YES this still needs to be done. Many wikis are broken.

Mentioned in SAL (#wikimedia-operations) [2021-06-22T22:38:07Z] <urbanecm> mwscript recountCategories.php --wiki=eowiktionary --mode={pages,subcats,files} (T170737)

Mentioned in SAL (#wikimedia-operations) [2021-06-22T22:41:28Z] <urbanecm> [urbanecm@mwmaint1002 ~]$ mwscript recountCategories.php --wiki=zhwiki --mode=pages # T170737

Mentioned in SAL (#wikimedia-operations) [2021-06-22T22:42:28Z] <urbanecm> [urbanecm@mwmaint1002 ~]$ mwscript recountCategories.php --wiki=zhwiki --mode=subcats # T170737

Probably… but there's now also T224321: Run populateCategory.php and I'm not sure what's the difference.

populateCategory.php was designed to initially populate the category table when upgrading to MW 1.13. It was deleted in rMW0dacf7d68d8d517cada731375f9612d8e060db58.

recountCategories.php is the script that should be used.

The script has been applied to -eo- wiktionary and the broken categories seem fixed.

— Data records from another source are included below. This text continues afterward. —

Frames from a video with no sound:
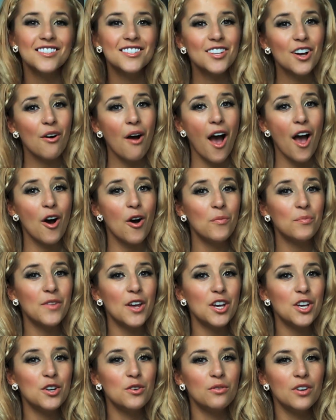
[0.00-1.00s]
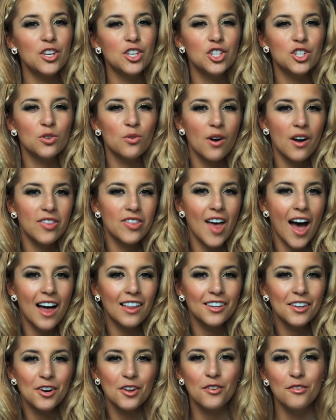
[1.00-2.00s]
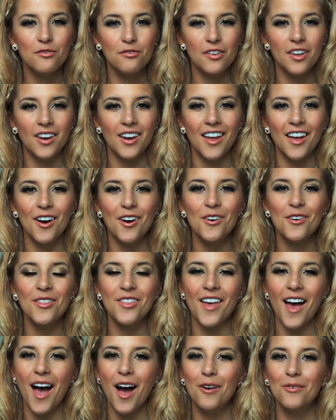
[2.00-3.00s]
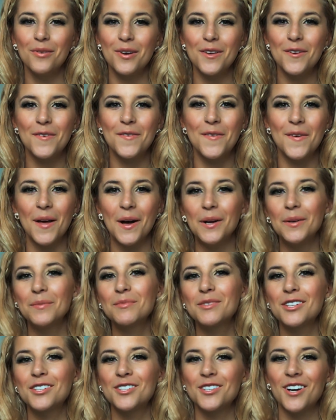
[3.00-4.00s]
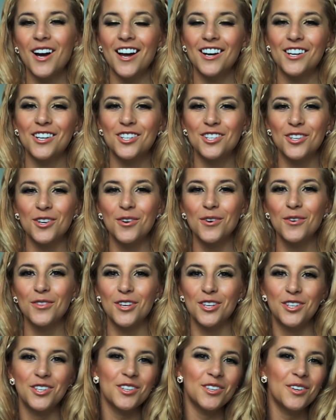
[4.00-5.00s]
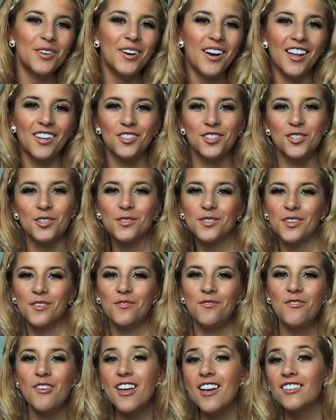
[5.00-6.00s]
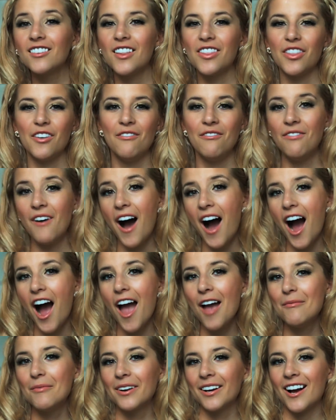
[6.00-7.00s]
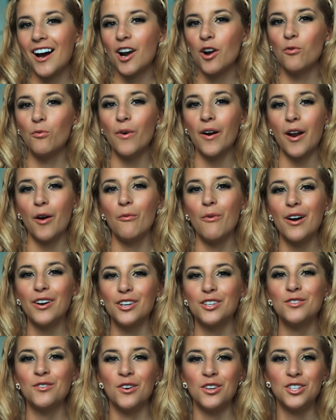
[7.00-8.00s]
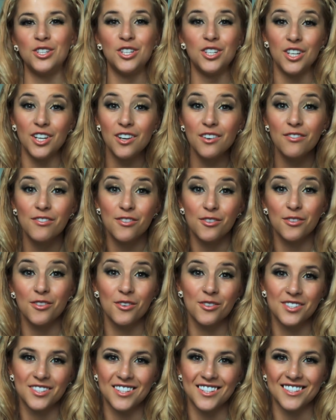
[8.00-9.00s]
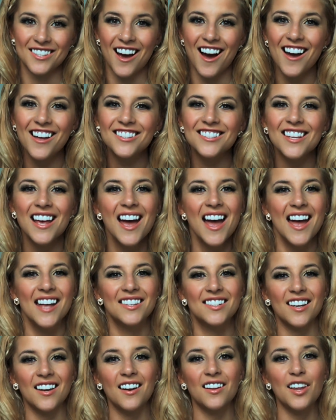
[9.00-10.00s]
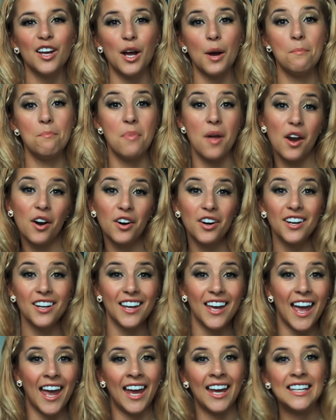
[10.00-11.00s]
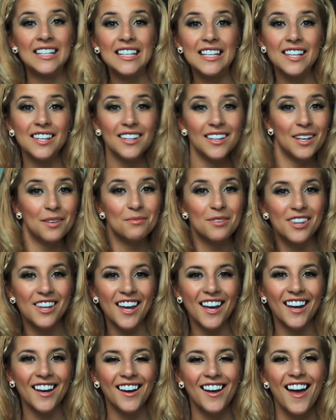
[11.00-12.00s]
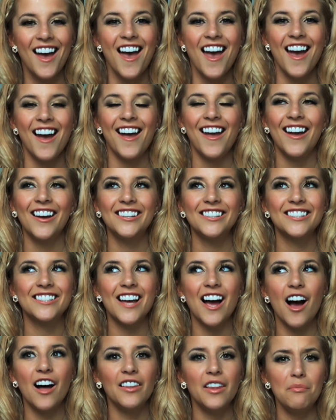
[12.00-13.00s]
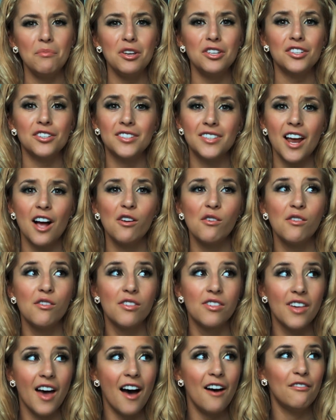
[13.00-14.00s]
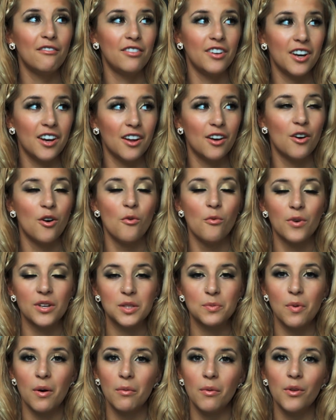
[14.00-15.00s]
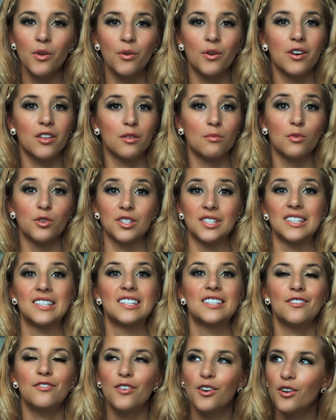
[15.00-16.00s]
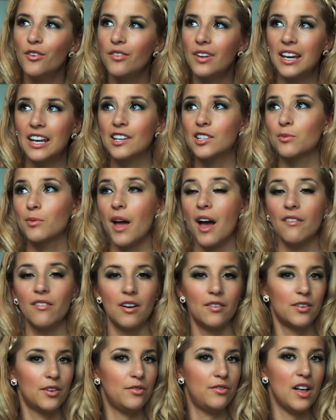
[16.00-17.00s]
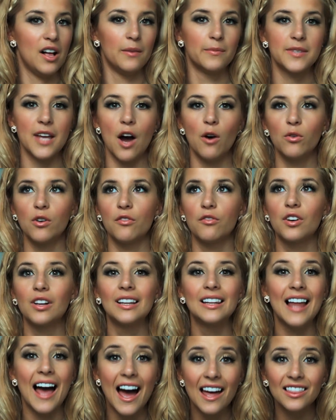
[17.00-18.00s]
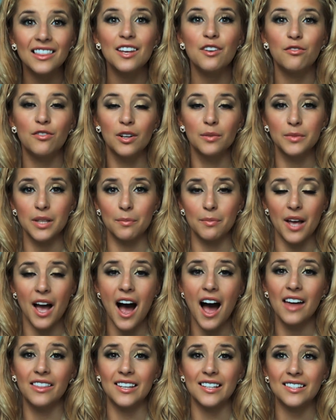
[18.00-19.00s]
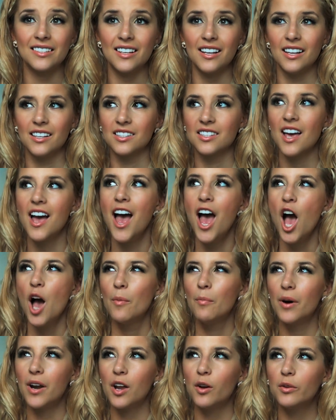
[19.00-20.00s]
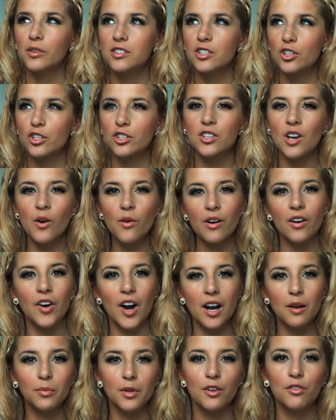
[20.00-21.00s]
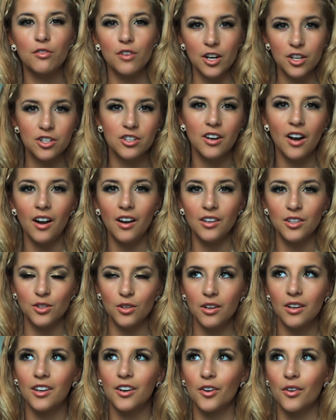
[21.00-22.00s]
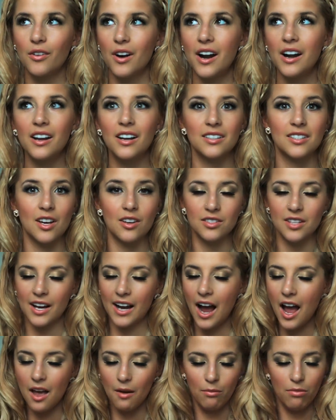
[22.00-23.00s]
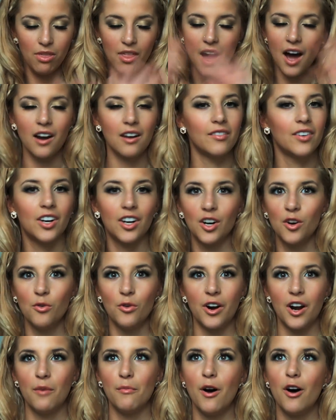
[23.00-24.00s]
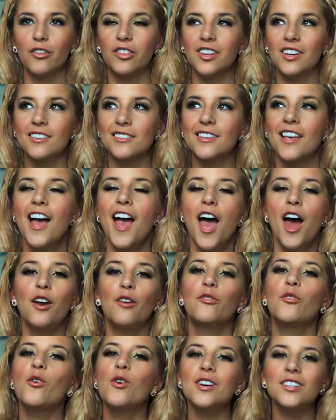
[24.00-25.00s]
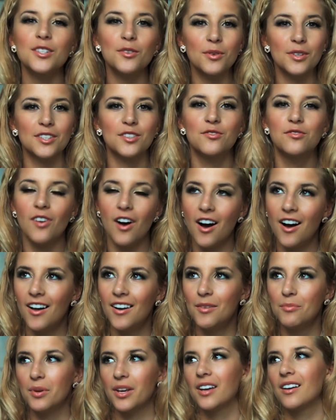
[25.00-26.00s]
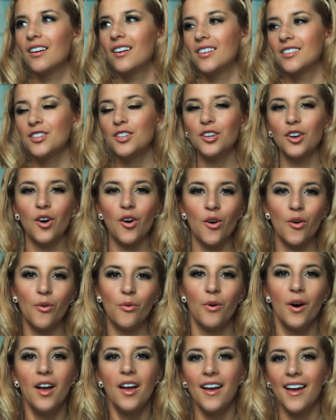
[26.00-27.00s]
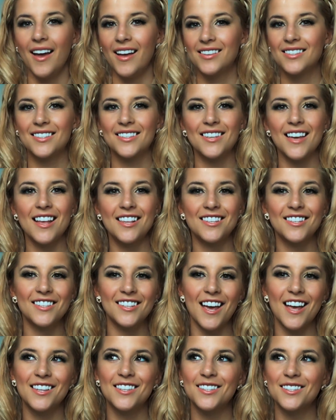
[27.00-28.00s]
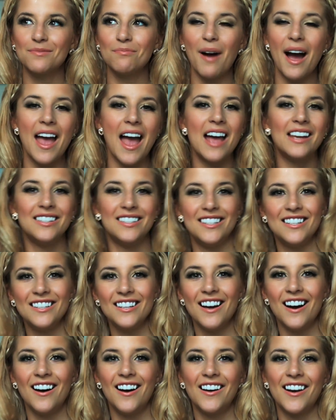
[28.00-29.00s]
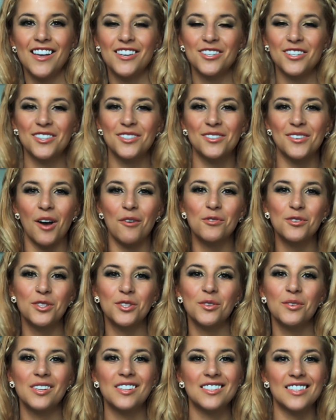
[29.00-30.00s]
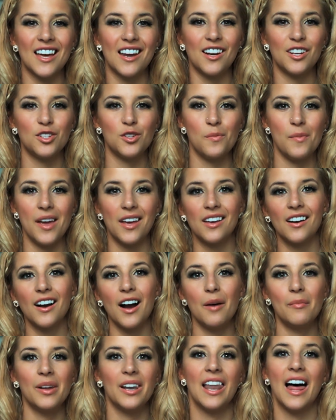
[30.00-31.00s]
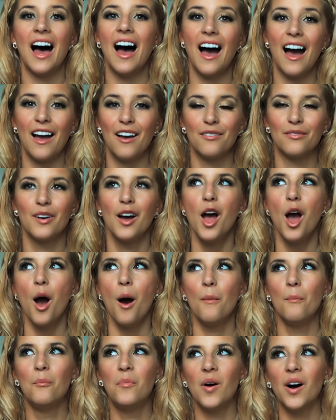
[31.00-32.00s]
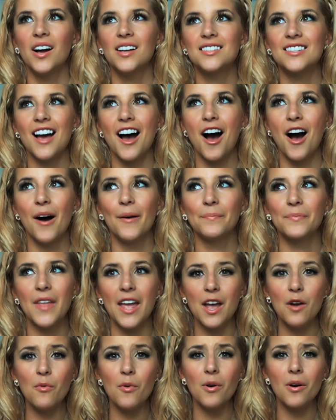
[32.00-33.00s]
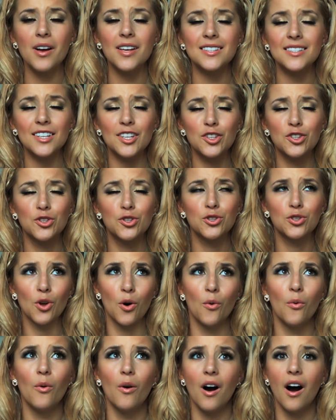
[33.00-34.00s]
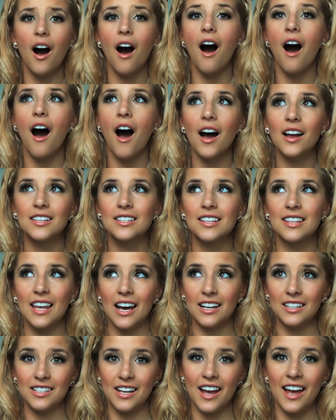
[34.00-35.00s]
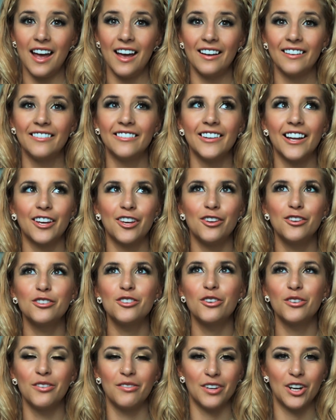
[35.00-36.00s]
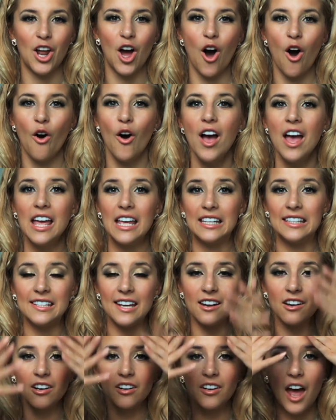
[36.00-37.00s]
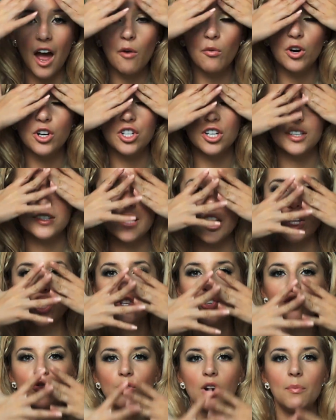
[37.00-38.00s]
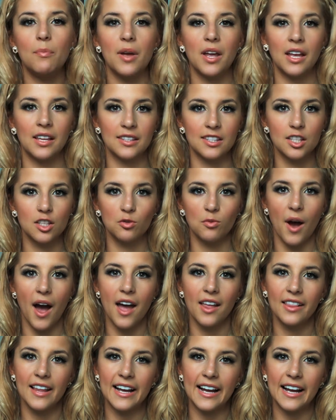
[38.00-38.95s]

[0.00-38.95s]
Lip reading: So I hope that you enjoyed that little video that we filmed to kind of show the jewelry and show the feel and the vibe and kind of what I wanted to achieve achieve through those designs. It's kind of like a berry candy themed thing. And let me just tell you, that video was probably one of the most difficult videos we have ever filmed. I would have gladly filmed the behind the scenes, but it was just so incredibly frustrating doing it already because I was like, I am not even gonna worry about this. And of course it was fun because, you know, it's my idea, and I was so excited to make it come alive. But it was so hot that day, like you don't even know. Daniel and I were just like dripping in sweat.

Now we can think about a more permanent solution for the problem, in the form of of running this script regularly or upon request, or by other means. Another wiki badly needing this was commons. See T85696.

The script has been applied to -eo- wiktionary and the broken categories seem fixed. Now we can think about a more permanent solution for the problem, in the form of of running this script regularly or upon request, or by other means. Another wiki badly needing this was commons. See T85696.

T85696: Allow action=purge to recalculate the number of pages/subcats/files in a category is definitely not a good permanent solution. If the miscounts still happen (ie it's not an ancient bug we just run into), we should find out why it happens, and fix the bug.

Mentioned in SAL (#wikimedia-operations) [2021-06-23T12:15:16Z] <urbanecm> [urbanecm@mwmaint1002 ~]$ foreachwikiindblist s2 recountCategories.php --mode=pages && foreachwikiindblist s2 recountCategories.php --mode=subcats && foreachwikiindblist s2 recountCategories.php --mode=files # T170737

Mentioned in SAL (#wikimedia-operations) [2021-06-23T12:26:15Z] <urbanecm> [urbanecm@mwmaint1002 ~]$ foreachwikiindblist $SHARD recountCategories.php --mode=pages && foreachwikiindblist $SHARD recountCategories.php --mode=subcats && foreachwikiindblist $SHARD recountCategories.php --mode=files # T170737, SHARD=s5

Mentioned in SAL (#wikimedia-operations) [2021-06-23T12:35:38Z] <urbanecm> [urbanecm@mwmaint1002 ~]$ foreachwikiindblist $SHARD recountCategories.php --mode=pages && foreachwikiindblist $SHARD recountCategories.php --mode=subcats && foreachwikiindblist $SHARD recountCategories.php --mode=files # T170737, SHARD=s6

Mentioned in SAL (#wikimedia-operations) [2021-06-23T12:46:17Z] <urbanecm> [urbanecm@mwmaint1002 ~]$ foreachwikiindblist $SHARD recountCategories.php --mode=pages && foreachwikiindblist $SHARD recountCategories.php --mode=subcats && foreachwikiindblist $SHARD recountCategories.php --mode=files # T170737, SHARD=s7

Mentioned in SAL (#wikimedia-operations) [2021-06-23T12:59:22Z] <urbanecm> [urbanecm@mwmaint1002 ~]$ foreachwikiindblist $SHARD recountCategories.php --mode=pages && foreachwikiindblist $SHARD recountCategories.php --mode=subcats && foreachwikiindblist $SHARD recountCategories.php --mode=files # T170737, SHARD=s3

Mentioned in SAL (#wikimedia-operations) [2021-06-23T13:27:42Z] <urbanecm> [urbanecm@mwmaint1002 ~]$ foreachwikiindblist $SHARD recountCategories.php --mode=pages && foreachwikiindblist $SHARD recountCategories.php --mode=subcats && foreachwikiindblist $SHARD recountCategories.php --mode=files # T170737, SHARD=s4

Mentioned in SAL (#wikimedia-operations) [2021-06-23T14:53:36Z] <urbanecm> [urbanecm@mwmaint1002 ~]$ foreachwikiindblist $SHARD recountCategories.php --mode=pages && foreachwikiindblist $SHARD recountCategories.php --mode=subcats && foreachwikiindblist $SHARD recountCategories.php --mode=files # T170737, SHARD=s8

Mentioned in SAL (#wikimedia-operations) [2021-06-23T14:54:29Z] <urbanecm> [urbanecm@mwmaint1002 ~]$ foreachwikiindblist $SHARD recountCategories.php --mode=pages && foreachwikiindblist $SHARD recountCategories.php --mode=subcats && foreachwikiindblist $SHARD recountCategories.php --mode=files # T170737, SHARD=s1

Urbanecm claimed this task.

Done for:

  • s1
  • s2
  • s3
  • s4
  • s5
  • s6
  • s7
  • s8

Should be done everywhere. Resolving.